Saturday, June 28, 2008

I'm Only Going to Tell You This Once

Cheesh, one crummy blog, and already folks are complaining.

Remember, this is a blog not a doctoral dissertation, so, no, I’m not going to cite my sources. Does Drudge cite his sources? We’re on the Internet. You can look it up.

Any estimate of how long you live with ALS is probably an urban legend. In fact, I have recently learned of one woman with bulbar-onset ALS who is alive nine years later. Which is longer than I’d planned to live even without ALS. And look at Stephen Hawking.

So ... in many places, you’ll read that if you get ALS you’re going to die in ________ (fill in the blank) months/years, but all estimates are basically a bunch of hooey, because some people go fast and some people go slow, it can all speed up or slow down, and no one can predict who’s gonna do what when.

Which doesn’t stop anybody from predicting who’s gonna do what when.

But, just this once, I will make an exception to my no-citation rule, in this case concerning the “18 months to live” statement in my previous blog. In addition to what I learned in “Bulbar Onset 101” in my Google School of Medicine studies, I do have another authoritative source, although this particular source is probably hooey, too. In fact, it may be the hooiest of them all. Neurologist No. 3 (out of seven so far), told me a few months ago that I couldn’t possibly have ALS, because if I did, “You’d be six feet under by now. Heh-Heh.”

That is a direct quote, including the Heh-Heh. He chuckled complacently when he announced that, apparently expecting me to appreciate his wit as much as he did. Leading me to conclude that some neurologists are just sadists who couldn’t get into dental school.

(I tried to work “sleazy trial lawyers” and “crooked accountants” into the last sentence, too, to see how many professions I could insult in one breath, but couldn’t manage it.) (Not that I’m counting sadism as a profession. I think of it as more of a hobby, albeit one that is favored by some professionals more than others.)

Now, Neurologists 5, 6, and 7 have agreed that it is ALS. (I’ll leave out Neurologist No. 4, the nicest doctor I’ve ever met, who thought it might or might not not be ALS, he wasn’t sure . . . he thought maybe something else was going on . . . and admitted right out loud that he wasn’t sure! He goes straight into the Neurological Honesty Hall of Fame.)

Here’s how it works (or in the case of ALS, doesn’t work). Motor neurons in the brain that control muscular movements slowly die. The muscles they control grow weak and eventually atrophy. Most cases of ALS (75% ... you can look it up) start with the limbs. Your hands (or arms, or legs) grow weak, and you gradually lose the ability to use them.

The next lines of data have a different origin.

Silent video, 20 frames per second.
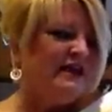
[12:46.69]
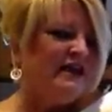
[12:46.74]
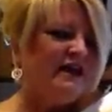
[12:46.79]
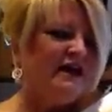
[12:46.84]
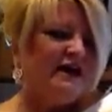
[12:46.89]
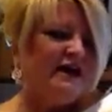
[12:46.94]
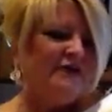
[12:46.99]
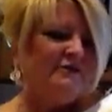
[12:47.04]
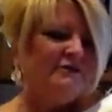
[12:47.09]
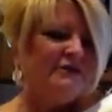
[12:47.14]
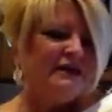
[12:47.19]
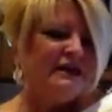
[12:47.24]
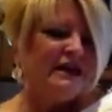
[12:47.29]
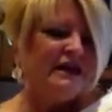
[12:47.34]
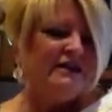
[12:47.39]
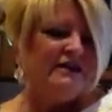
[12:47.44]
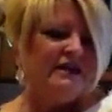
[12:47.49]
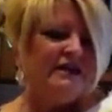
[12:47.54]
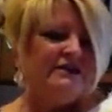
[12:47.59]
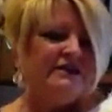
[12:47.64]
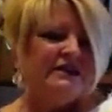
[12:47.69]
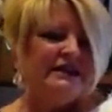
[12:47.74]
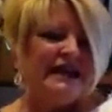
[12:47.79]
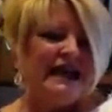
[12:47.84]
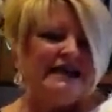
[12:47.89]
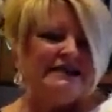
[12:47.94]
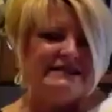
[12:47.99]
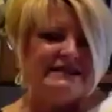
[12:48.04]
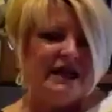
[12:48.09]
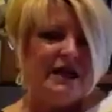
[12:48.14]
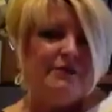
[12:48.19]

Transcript: The last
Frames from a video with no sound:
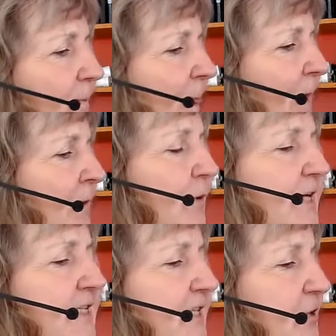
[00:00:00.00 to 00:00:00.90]
where he
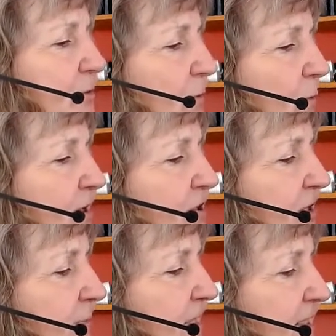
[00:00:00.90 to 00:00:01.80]
deals with one
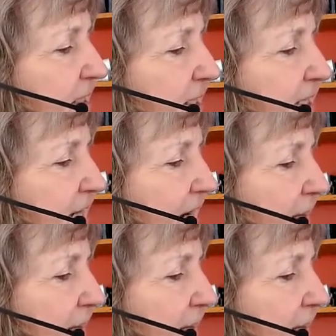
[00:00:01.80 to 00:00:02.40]
subject at a time,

After a while, usually a few years, the process spreads to what is called the “bulbar” region . . . the area of the brain that controls speech, swallowing, and breathing . . . and this is when things really go south. You can’t swallow liquids, you choke a lot, and sometimes when you do swallow, stuff gets into your lungs instead of your stomach, which is Not a Good Thing. You start slurring words, and eventually your speech become unintelligible. (This is where I’m at, and for those who know me, please no comments about how I was never too intelligible to begin with, so what am I complaining about.) Eventually, you lose your voice all together, then maybe you get pneumonia from the gunk in your lungs. Finally, the muscles that control your lungs stop working and you die.

So, the key to living with ALS is to keep breathing. (Actually, that’s pretty much the key to everything in life, isn’t it, when you get right down to it?)

This is why us those of us whose symptoms start in the bulbar region are expected to check out faster than those whose symptoms start in the limbs. We’re already half-way home. However, if you survive long enough with either type, it spreads all over your body, so it makes no nevermind.

Naturally, being medical, it’s a lot more complicated than I have indicated. There are upper motor neurons and lower motor neurons, and telling them apart is a lot like telling Sunni from Shia, which I can do if you give me a few minutes, but I always have to think it through.

The upper motor neurons control muscle atrophy, I know that, and the lower control other things, which I can’t remember offhand, but it doesn’t work the way you’d think it would work. (You’d think upper motor neurons would control the upper part of the body, wouldn’t you? Duh. But, noooooo. That’s much too logical for life on planet Earth.)

There are scads of diseases that mimic ALS, and some of them are treatable, so it’s important to figure out what you’ve got, in case they can do something about it, besides pat you on the head and say, “There, there.” I’m on my fourth diagnosis in 2½ years: first stroke, then Progressive Supranuculear Palsy (don’t ask) (actually, it has something to do with Mad Cow, and I’d like to once again remind you that I’ll make all the smart-ass remarks that are necessary, thank you veddy much), then Myasthenia Gravis, and now ALS.

Diseases that mimic ALS, in addition to the above, are Progressive Bulbar Palsy, Progressive Pseudobulbar Palsy, and on and on and on ... it’s all just one big mess up there in your brain.

Even neurologists can’t tell them apart sometimes. Sometimes, they just wait and see what you die of, then pretend they knew all along.

So, now you know. Run along and play.